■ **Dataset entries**
[Start of section]

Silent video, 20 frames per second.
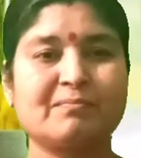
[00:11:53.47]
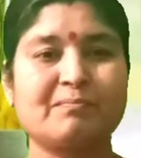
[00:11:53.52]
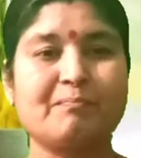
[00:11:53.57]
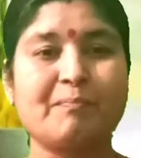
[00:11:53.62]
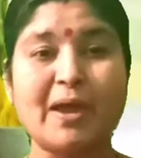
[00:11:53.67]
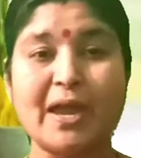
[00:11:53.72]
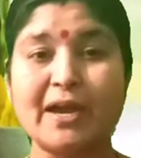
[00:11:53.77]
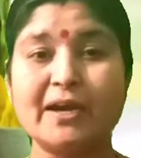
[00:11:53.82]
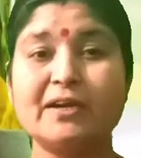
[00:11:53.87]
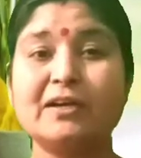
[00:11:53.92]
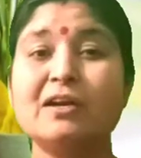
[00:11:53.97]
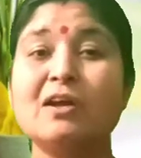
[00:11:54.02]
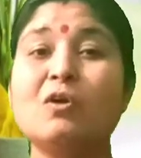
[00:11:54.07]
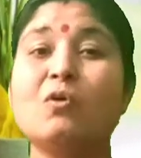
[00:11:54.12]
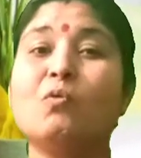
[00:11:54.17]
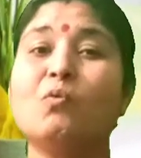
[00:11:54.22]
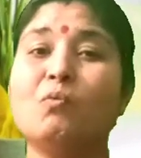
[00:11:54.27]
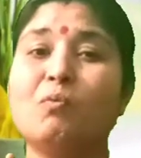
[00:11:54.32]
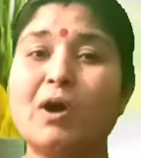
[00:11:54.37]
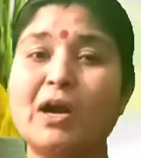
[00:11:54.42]
made
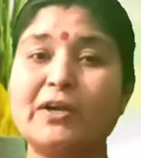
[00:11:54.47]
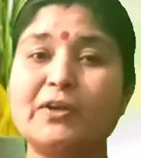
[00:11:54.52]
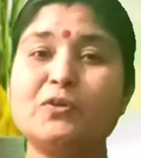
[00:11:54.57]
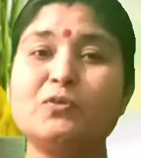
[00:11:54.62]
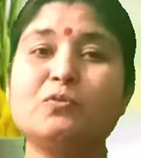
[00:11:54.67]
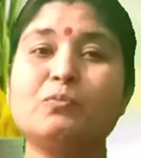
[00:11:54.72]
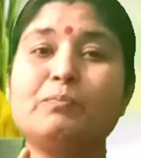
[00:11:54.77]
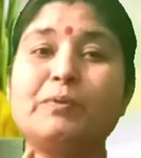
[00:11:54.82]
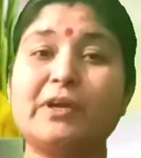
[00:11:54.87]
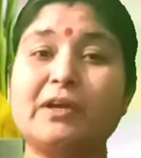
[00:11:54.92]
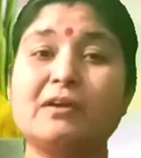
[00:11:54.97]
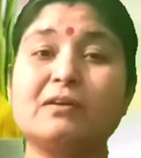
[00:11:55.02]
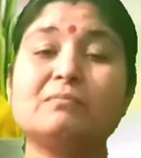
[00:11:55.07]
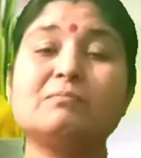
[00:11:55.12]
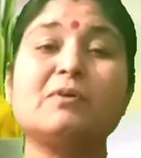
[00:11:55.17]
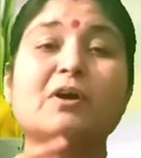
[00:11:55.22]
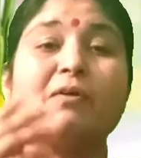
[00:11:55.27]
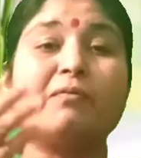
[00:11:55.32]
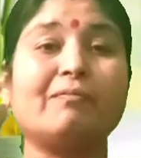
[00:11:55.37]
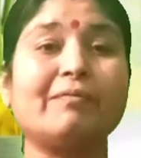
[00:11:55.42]
what you
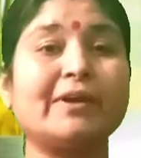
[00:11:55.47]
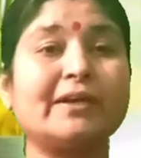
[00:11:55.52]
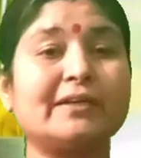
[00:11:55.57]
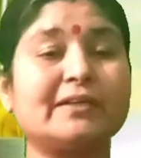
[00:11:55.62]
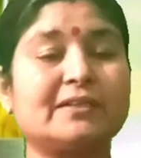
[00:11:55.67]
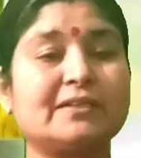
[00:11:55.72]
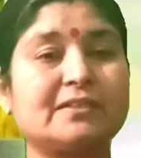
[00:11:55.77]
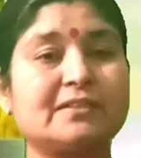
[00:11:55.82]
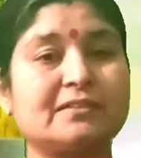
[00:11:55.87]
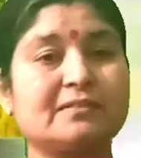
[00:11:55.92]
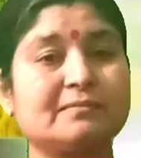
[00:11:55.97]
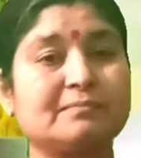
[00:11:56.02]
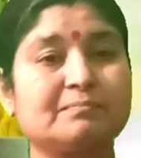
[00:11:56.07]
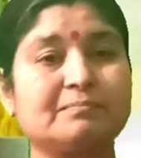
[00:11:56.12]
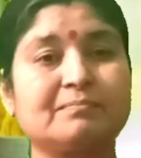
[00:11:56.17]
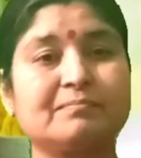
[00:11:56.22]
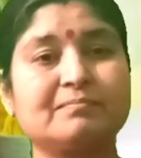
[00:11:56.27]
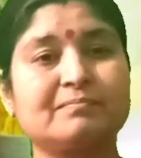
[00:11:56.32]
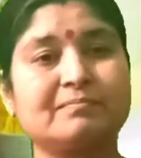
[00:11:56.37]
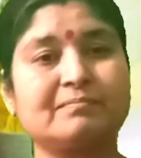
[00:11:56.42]
become of it.
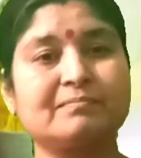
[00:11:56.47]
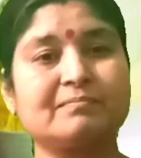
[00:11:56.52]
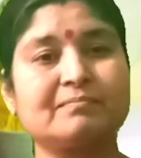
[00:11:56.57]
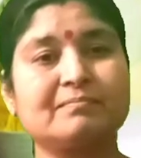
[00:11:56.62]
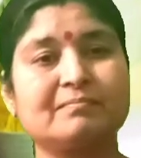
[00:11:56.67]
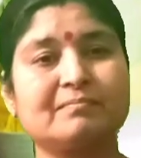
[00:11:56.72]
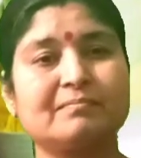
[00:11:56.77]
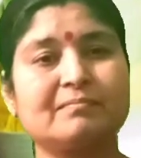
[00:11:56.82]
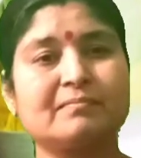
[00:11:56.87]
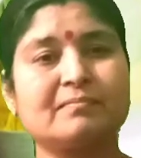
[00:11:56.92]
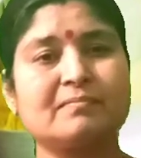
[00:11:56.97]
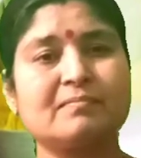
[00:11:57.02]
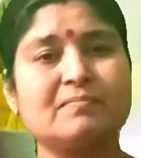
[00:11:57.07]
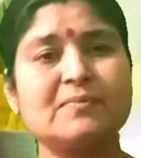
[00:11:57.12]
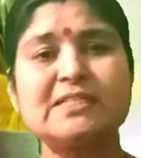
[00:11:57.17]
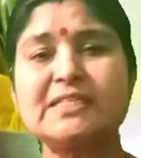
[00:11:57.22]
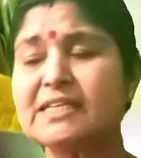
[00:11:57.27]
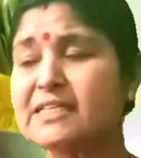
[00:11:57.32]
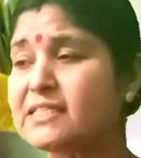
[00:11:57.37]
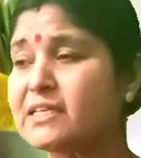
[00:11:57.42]

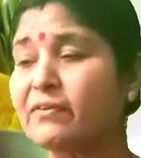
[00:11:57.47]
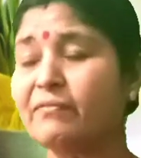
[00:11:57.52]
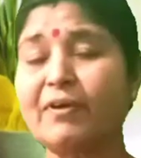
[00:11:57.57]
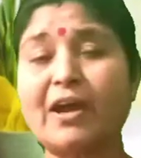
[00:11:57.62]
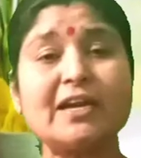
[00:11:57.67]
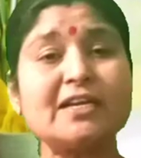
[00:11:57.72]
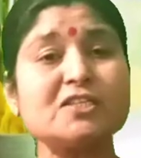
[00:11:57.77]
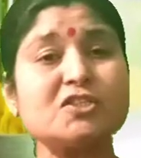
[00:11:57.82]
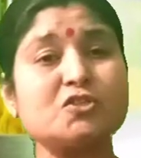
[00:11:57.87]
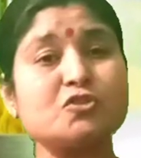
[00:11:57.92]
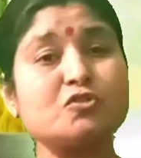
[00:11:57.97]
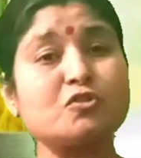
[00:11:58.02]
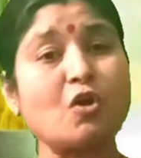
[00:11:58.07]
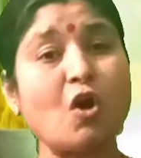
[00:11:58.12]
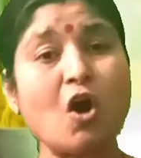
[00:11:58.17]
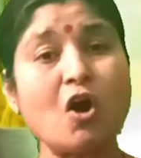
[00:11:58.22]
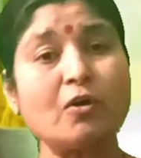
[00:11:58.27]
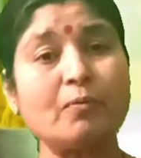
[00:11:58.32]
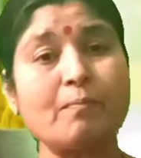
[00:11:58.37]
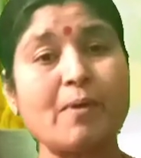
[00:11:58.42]
This is a very
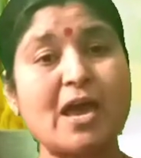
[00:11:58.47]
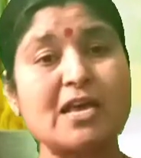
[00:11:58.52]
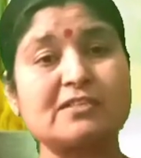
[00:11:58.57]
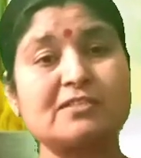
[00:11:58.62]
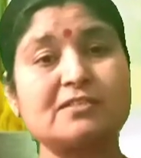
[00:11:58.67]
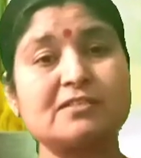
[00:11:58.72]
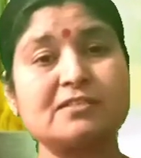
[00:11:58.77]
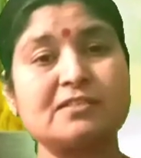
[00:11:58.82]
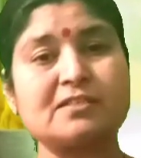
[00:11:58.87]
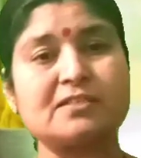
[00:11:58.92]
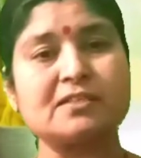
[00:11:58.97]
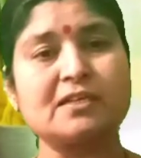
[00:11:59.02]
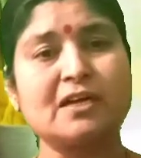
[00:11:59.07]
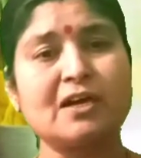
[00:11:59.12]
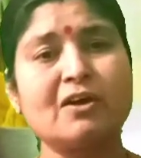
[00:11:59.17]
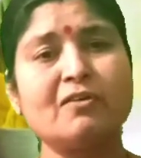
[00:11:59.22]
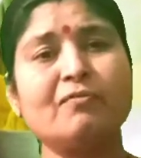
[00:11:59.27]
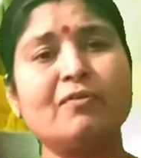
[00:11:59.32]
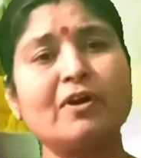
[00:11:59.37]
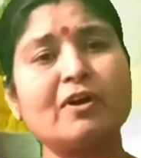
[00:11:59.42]
strong message
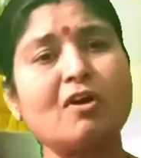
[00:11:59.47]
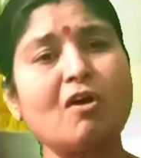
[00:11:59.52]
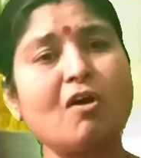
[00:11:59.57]
for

[End of section]

■ **Task instructions**
In the records above, find the line that contains "[00:11:59.22]". Print it and every later line exactly, omitting the pictures.

■ **Exercise output**
[00:11:59.22]
[00:11:59.27]
[00:11:59.32]
[00:11:59.37]
[00:11:59.42]
strong message
[00:11:59.47]
[00:11:59.52]
[00:11:59.57]
for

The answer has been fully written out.